About Gestational Trophoblastic Neoplasia
After conception, some of the first cells to form from the fertilized egg are trophoblast cells, which secure the embryo to your uterine wall and penetrate the endometrium (uterine lining) to form much of the placenta, the organ that allows nutrients to pass from your body to the fetus.
The robust spread of trophoblast cells required to penetrate the endometrium is typically regulated by cellular mechanisms. However, in gestational trophoblastic disease (GTD), this regulation fails and the trophoblastic tissue grows into a tumor. While most GTD tumors are benign (noncancerous), some forms of the condition, collectively known as gestational trophoblastic neoplasia (GTN), are cancerous. Although rare, these conditions are serious and require immediate medical intervention.
Types of Gestational Trophoblastic Neoplasia
GTN refers to a range of multiple malignant tumors that form from trophoblastic tissue.
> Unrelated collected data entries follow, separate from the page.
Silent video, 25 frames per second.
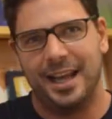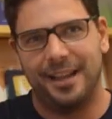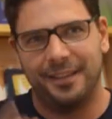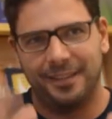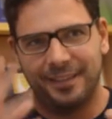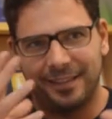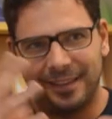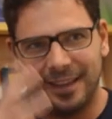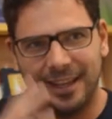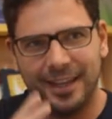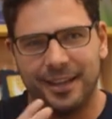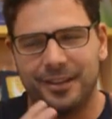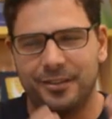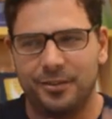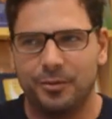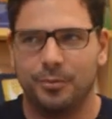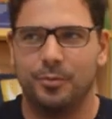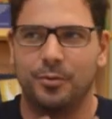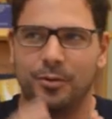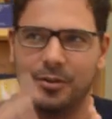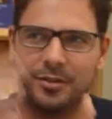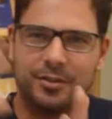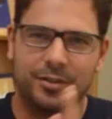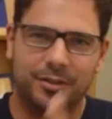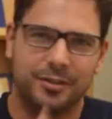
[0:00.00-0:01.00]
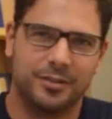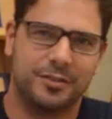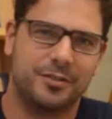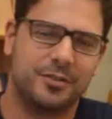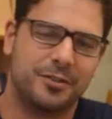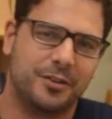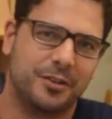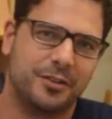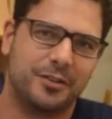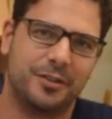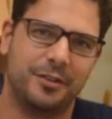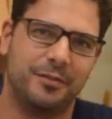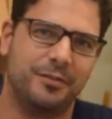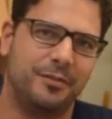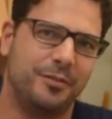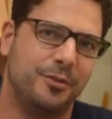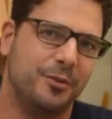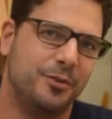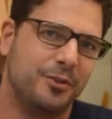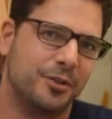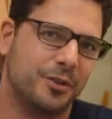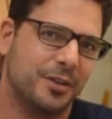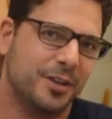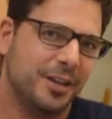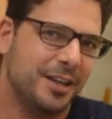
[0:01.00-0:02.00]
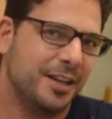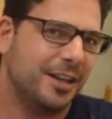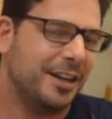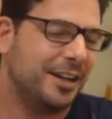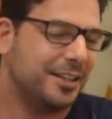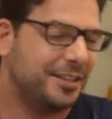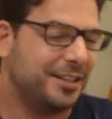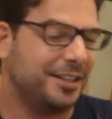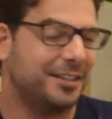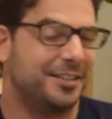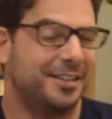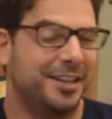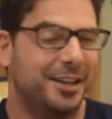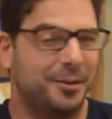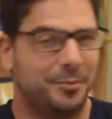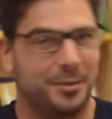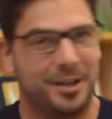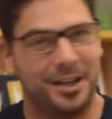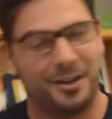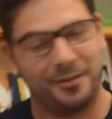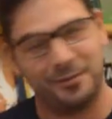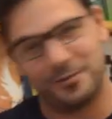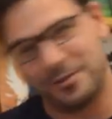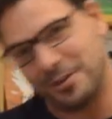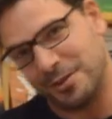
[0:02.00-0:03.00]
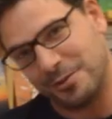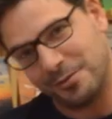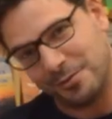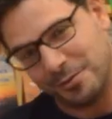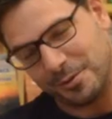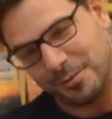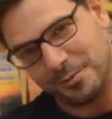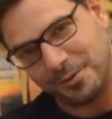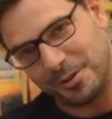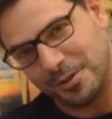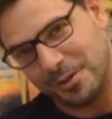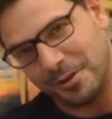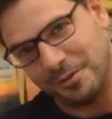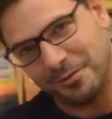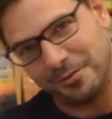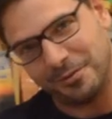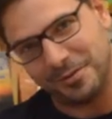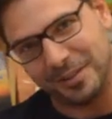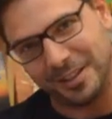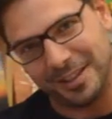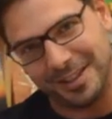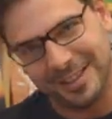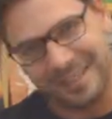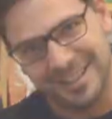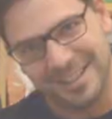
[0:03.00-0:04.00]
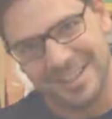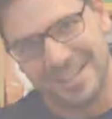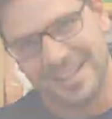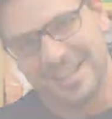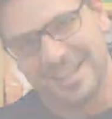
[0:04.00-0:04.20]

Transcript: and think towards a constructive future, I think then we have transformed the conflict.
Types of gestational trophoblastic neoplasia include:
- Choriocarcinoma: A tumor that affects the muscular wall of the uterus and surrounding blood vessels. This form of GTN can also spread to other pelvic organs, including the intestines and vagina, the liver, kidney, spleen, and even the lungs and brain.
- Epithelioid trophoblastic tumor: A rare form of GTN that may spread to the lungs.
- Invasive moles: Trophoblast cells that spread into the muscular wall of the uterus.
- Placental-site trophoblastic tumor (PSTT): A form of GTN that develops between the placenta and the uterus and may spread to the muscular wall of the uterus, surrounding blood vessels, other pelvic organs, the lungs, and lymph nodes.
Symptoms of Gestational Trophoblastic Neoplasia
As trophoblastic tissue forms after conception, symptoms of GTN may resemble other pregnancy-related concerns.
Symptoms of gestational trophoblastic neoplasia may include:
- Abnormal vaginal bleeding unrelated to menstruation, including extended bleeding after delivery
- Anxiety or irritability
- Dizziness or shakiness
- Excessive sweating
- Fast or irregular pulse
- Frequent bowel movements
- High blood pressure in early pregnancy accompanied by headache and swelling of hands and feet
- Nausea or vomiting
- Pelvic pain or pressure
- Sleep difficulties
- Shortness of breath
- Uterine swelling beyond what is expected during pregnancy
- Weight loss
Risk Factors for Gestational Trophoblastic Neoplasia
Both cancerous and benign GTD are associated with a prior history of the condition and pregnancies occuring before the age of 20 or after 35. Individuals with certain types of GTD are at higher risk for developing a cancerous form of the condition.
Risk factors for gestational trophoblastic neoplasia may include:
- Comorbid conditions: An overactive thyroid gland, a large uterine tumor, or a large ovarian cyst may increase a person’s risk of GTD becoming cancerous. Certain events during pregnancy, including high blood pressure, nausea or vomiting, and overproduction of a pregnancy hormone known as beta human chorionic gonadotropin (beta-hCG), are also associated with cancerous forms of GTD.
- Health history: Choriocarcinomas are more common in people with a history of tubal pregnancy or miscarriage.
Treating Gestational Trophoblastic Neoplasia at UT Health Austin
GTN treatment may involve chemotherapy, radiation treatment, surgery (either to remove the cancer or the uterus), or a combination of methods. Your care team will work with you to determine the best course of treatment.
Care Team Approach
Patients are cared for by a dedicated multidisciplinary care team, meaning you will benefit from the expertise of multiple specialists across a variety of disciplines. Our gynecologic oncologists work alongside a team of women’s health experts, including radiation oncologists, pathologists, radiologists, oncofertility specialists, onco-psychiatrists, genetic counselors, physical therapists, dietitians, social workers, and more, to provide unparalleled care for patients every step of the way.
We collaborate with our colleagues at the Dell Medical School and The University of Texas at Austin to utilize the latest research, diagnostic, and treatment techniques, allowing us to identify new therapies to improve treatment outcomes. We are committed to communicating and coordinating your care with referring physicians and other partners in the community to ensure that we are providing you with comprehensive, whole-person care.